▶ **Work instructions**:
Beginning with the line that contains "[00:00:01.90]" and ending with the line that contains "[00:00:03.30]", reproduce the lines of the entries below exactly, omitting pictures.

*** Opening of Records for processing ***

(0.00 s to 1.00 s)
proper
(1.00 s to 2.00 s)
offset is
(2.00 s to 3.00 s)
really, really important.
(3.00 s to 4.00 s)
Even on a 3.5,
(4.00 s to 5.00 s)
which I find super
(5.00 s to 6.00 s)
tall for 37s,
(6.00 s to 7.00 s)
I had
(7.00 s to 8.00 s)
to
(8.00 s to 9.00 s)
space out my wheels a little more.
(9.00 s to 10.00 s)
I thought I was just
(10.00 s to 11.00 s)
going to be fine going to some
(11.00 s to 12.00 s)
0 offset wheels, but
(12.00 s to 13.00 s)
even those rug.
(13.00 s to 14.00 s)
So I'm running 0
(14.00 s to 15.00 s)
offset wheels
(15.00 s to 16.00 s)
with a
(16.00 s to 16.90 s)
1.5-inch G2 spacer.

*** Close of Records for processing ***
*** Opening of Records for processing ***

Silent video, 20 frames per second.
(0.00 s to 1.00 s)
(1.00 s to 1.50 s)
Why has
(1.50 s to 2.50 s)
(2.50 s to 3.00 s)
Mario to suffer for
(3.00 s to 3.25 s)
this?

*** Close of Records for processing ***
*** Opening of Records for processing ***

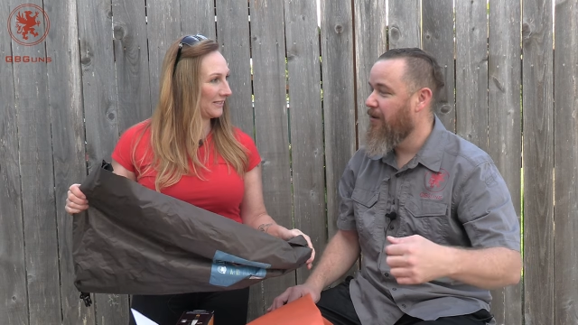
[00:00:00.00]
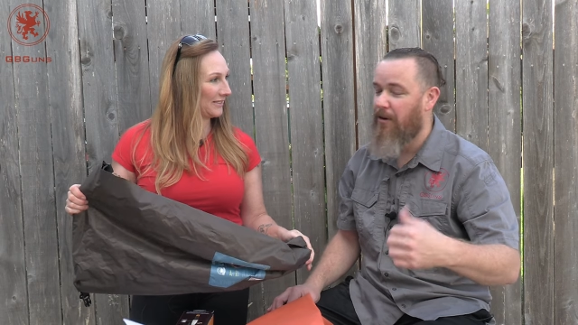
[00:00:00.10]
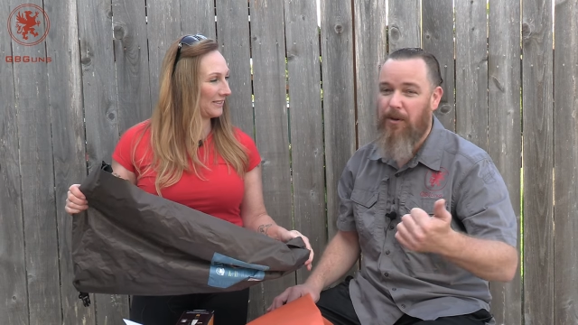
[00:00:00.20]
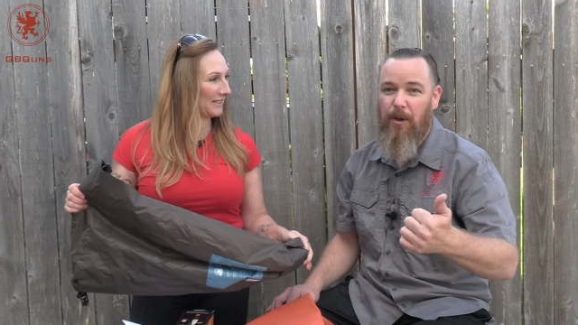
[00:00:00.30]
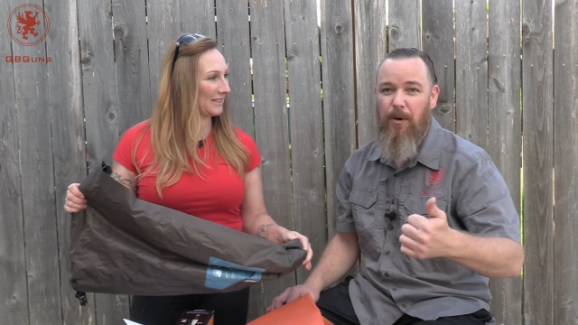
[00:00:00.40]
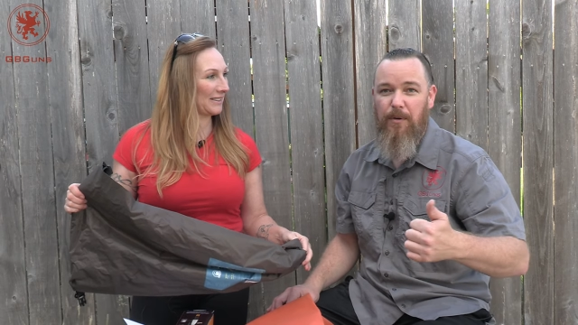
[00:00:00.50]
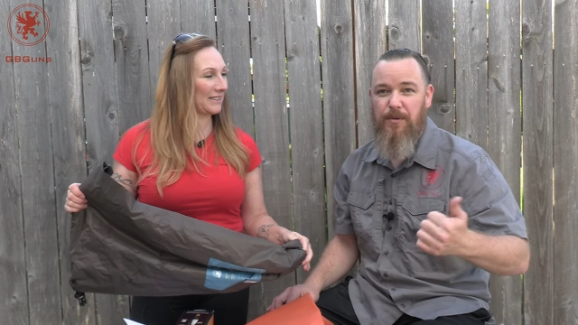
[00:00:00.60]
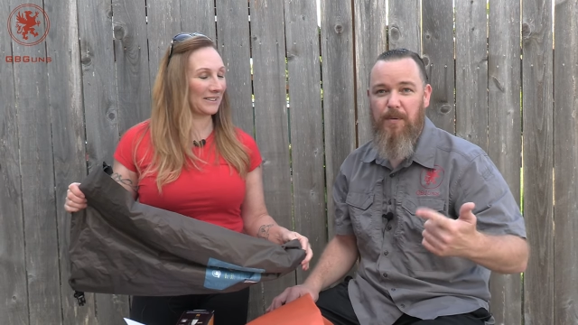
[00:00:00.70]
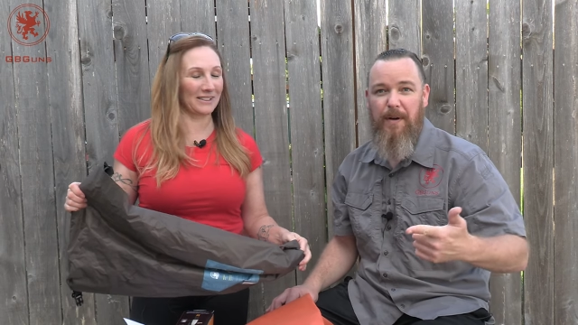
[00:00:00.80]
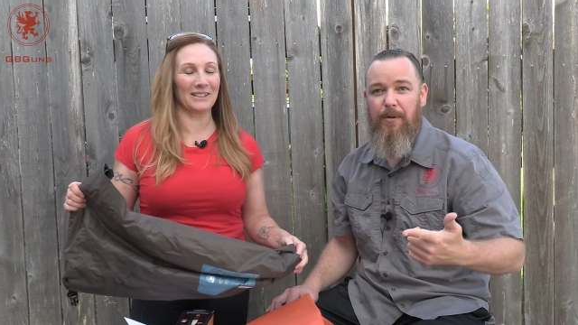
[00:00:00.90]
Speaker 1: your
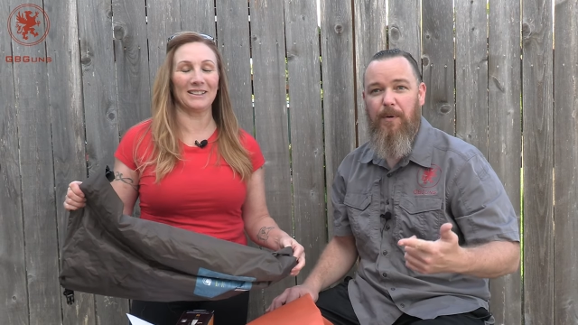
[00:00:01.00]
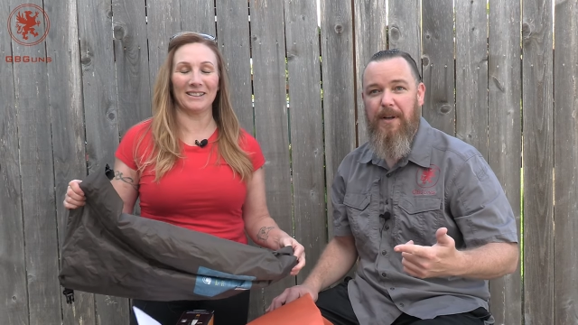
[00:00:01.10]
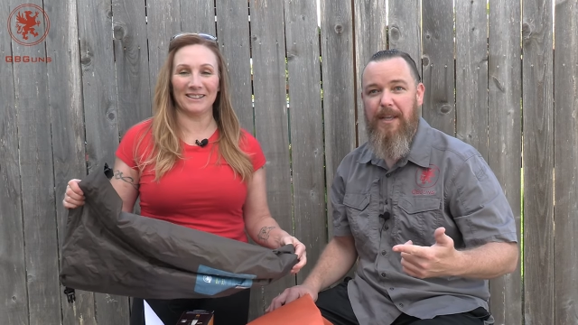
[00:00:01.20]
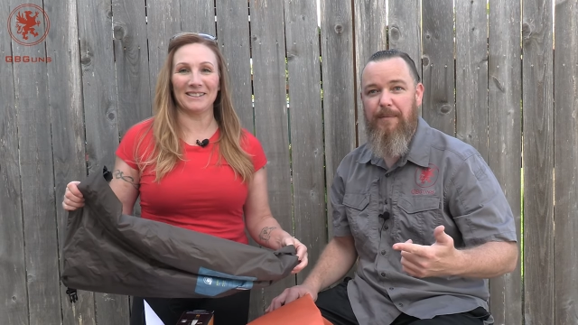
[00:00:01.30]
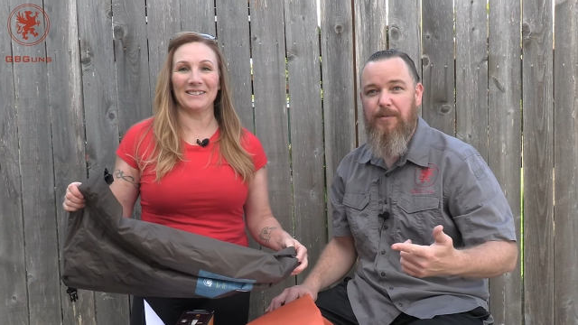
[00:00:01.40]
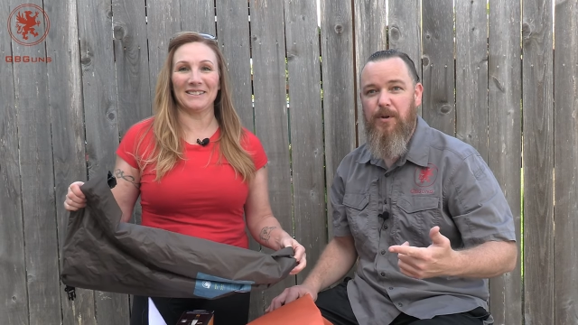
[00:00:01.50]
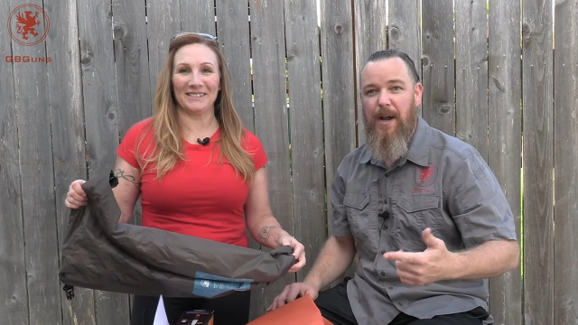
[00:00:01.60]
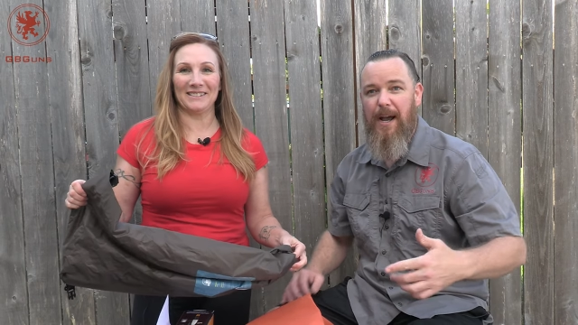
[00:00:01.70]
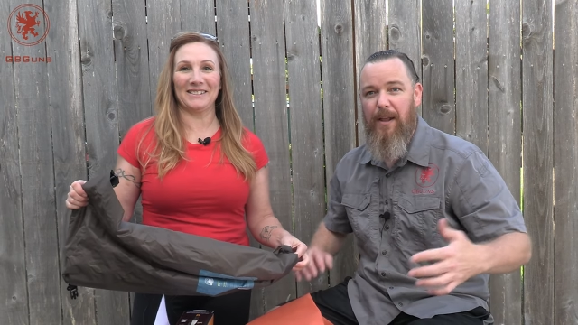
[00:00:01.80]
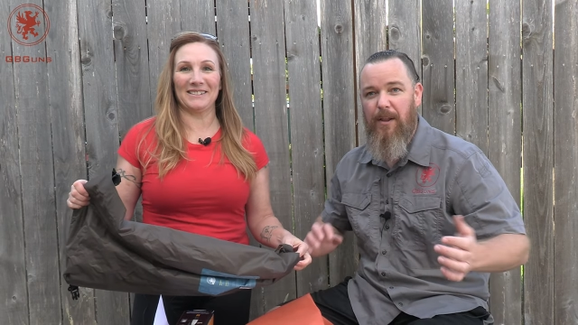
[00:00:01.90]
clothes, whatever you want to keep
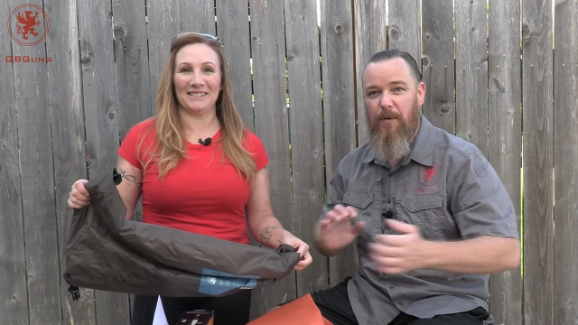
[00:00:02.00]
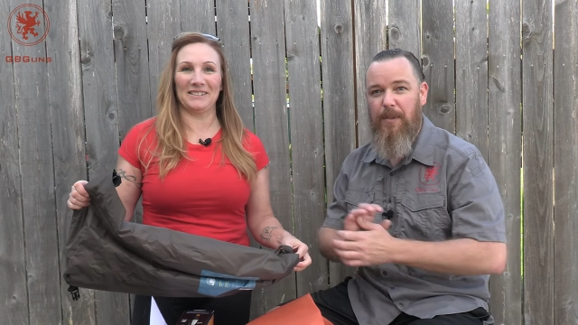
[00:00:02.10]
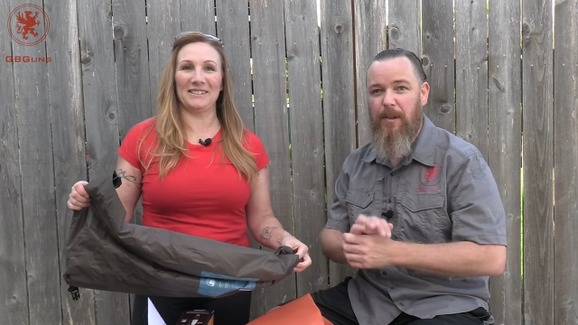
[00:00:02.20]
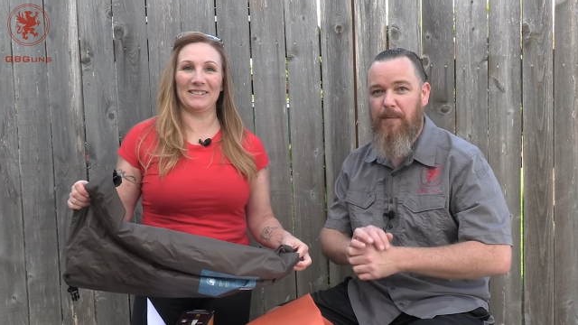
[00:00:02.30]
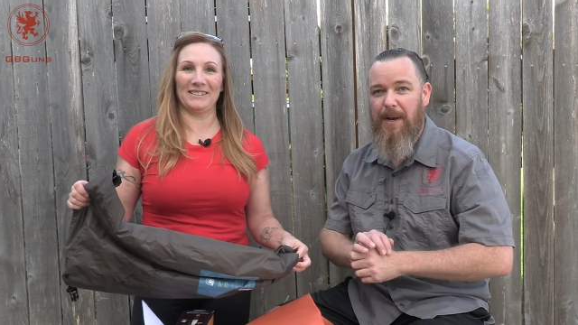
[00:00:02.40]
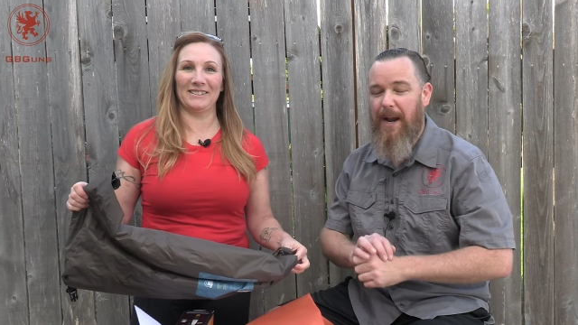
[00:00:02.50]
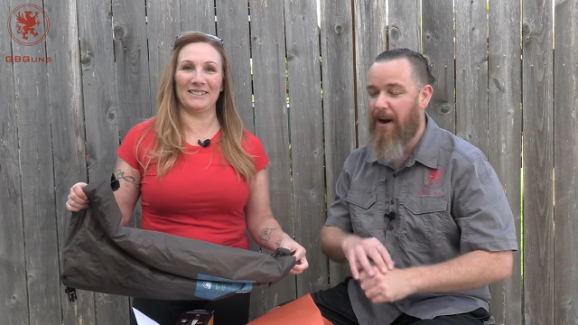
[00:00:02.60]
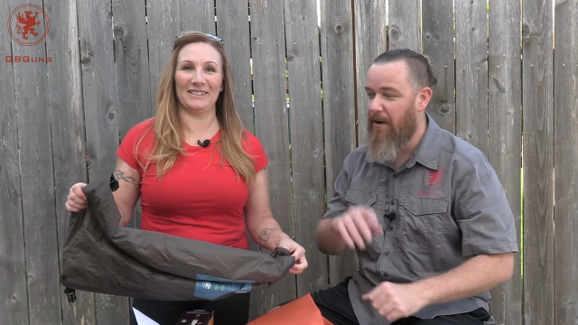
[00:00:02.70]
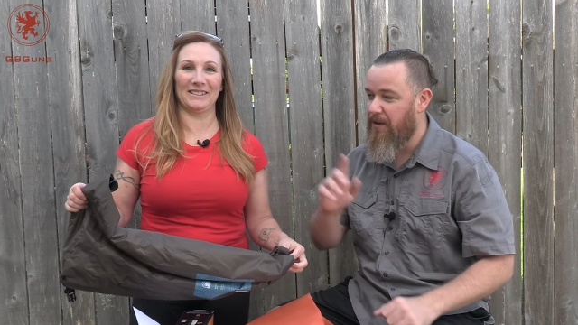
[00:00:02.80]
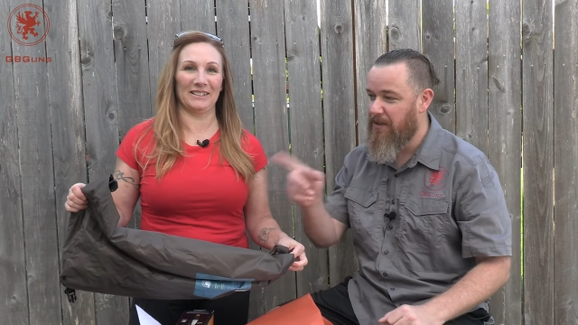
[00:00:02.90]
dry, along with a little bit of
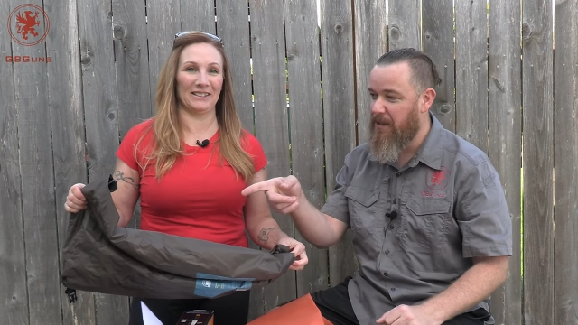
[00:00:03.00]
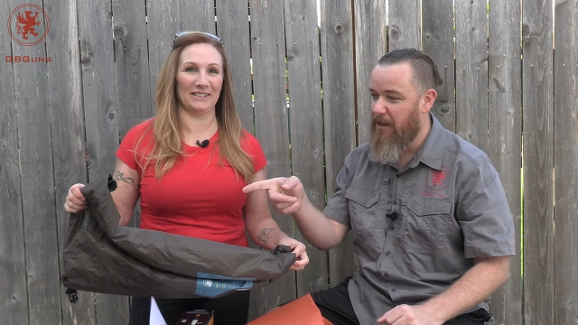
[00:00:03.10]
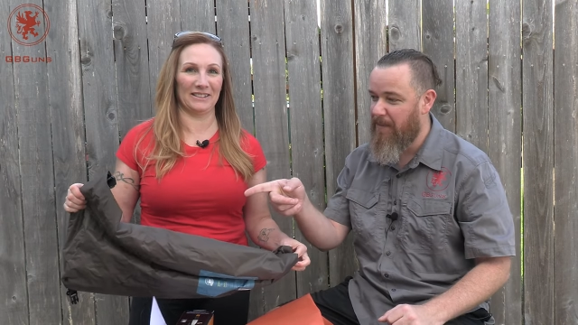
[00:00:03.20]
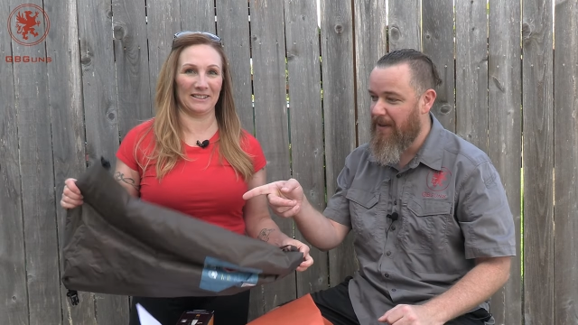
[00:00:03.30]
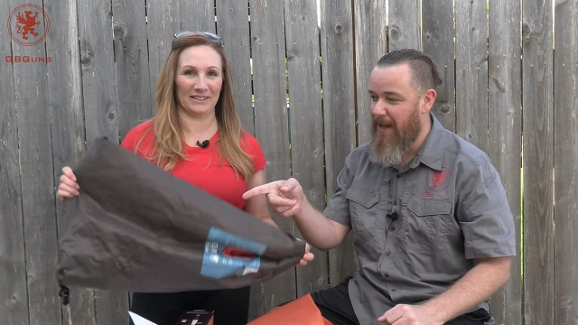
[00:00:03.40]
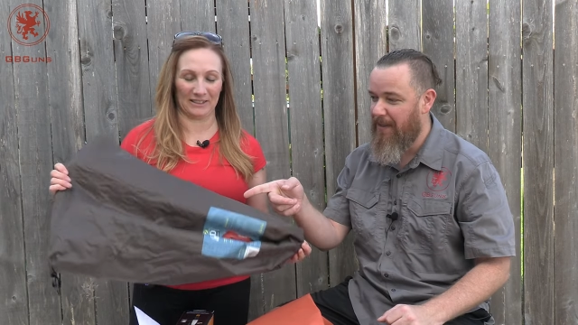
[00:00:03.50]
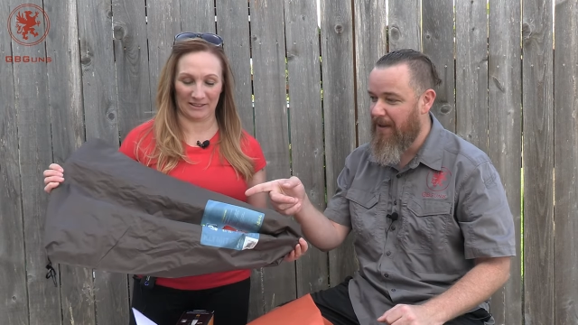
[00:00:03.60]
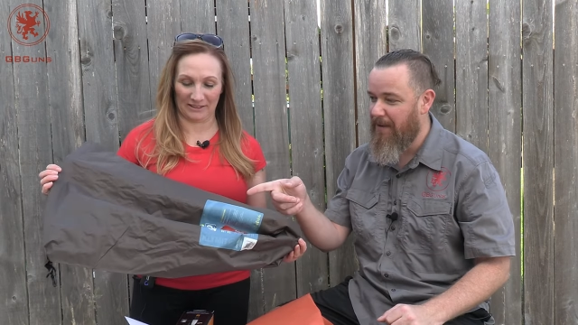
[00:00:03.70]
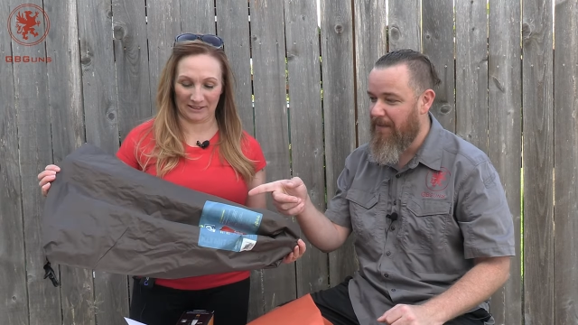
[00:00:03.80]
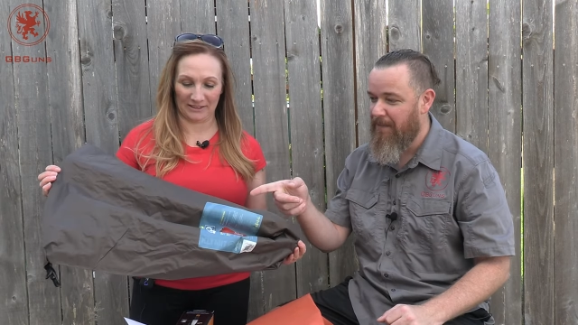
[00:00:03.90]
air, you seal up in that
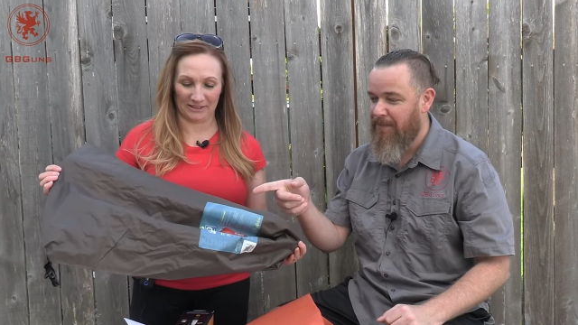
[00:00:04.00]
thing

*** Close of Records for processing ***

▶ **Task response**:
[00:00:01.90]
clothes, whatever you want to keep
[00:00:02.00]
[00:00:02.10]
[00:00:02.20]
[00:00:02.30]
[00:00:02.40]
[00:00:02.50]
[00:00:02.60]
[00:00:02.70]
[00:00:02.80]
[00:00:02.90]
dry, along with a little bit of
[00:00:03.00]
[00:00:03.10]
[00:00:03.20]
[00:00:03.30]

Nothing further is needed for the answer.